[TASK INSTRUCTIONS]: Below are records with pictures in them; print them exactly, omitting the pictures.

DATASET RECORDS START

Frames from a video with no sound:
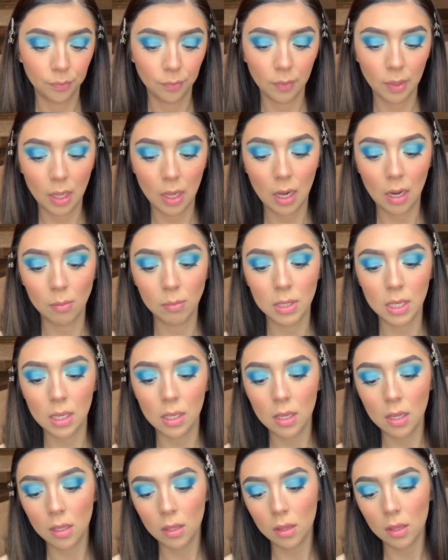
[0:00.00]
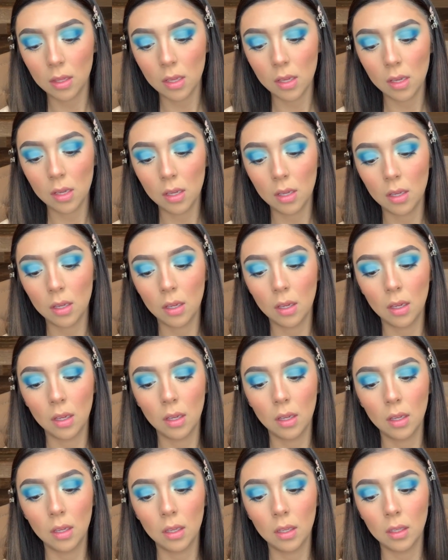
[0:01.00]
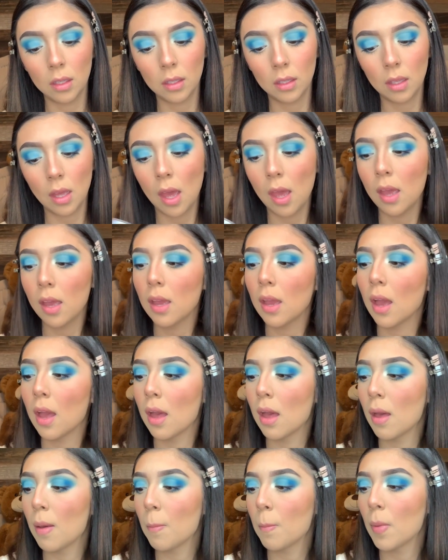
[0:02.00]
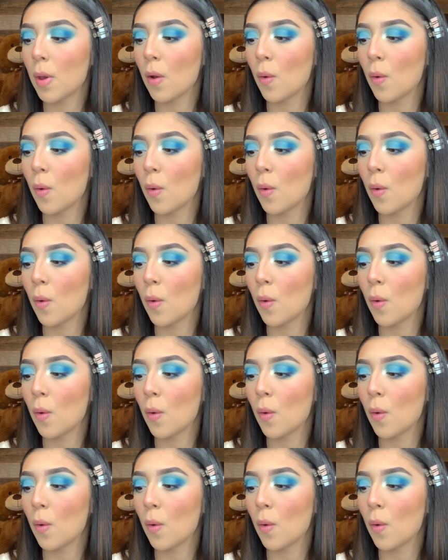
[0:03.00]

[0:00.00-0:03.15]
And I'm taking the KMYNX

DATASET RECORDS END

[RESULT FOR THIS EXERCISE]:
Frames from a video with no sound:
[0:00.00]
[0:01.00]
[0:02.00]
[0:03.00]

[0:00.00-0:03.15]
And I'm taking the KMYNX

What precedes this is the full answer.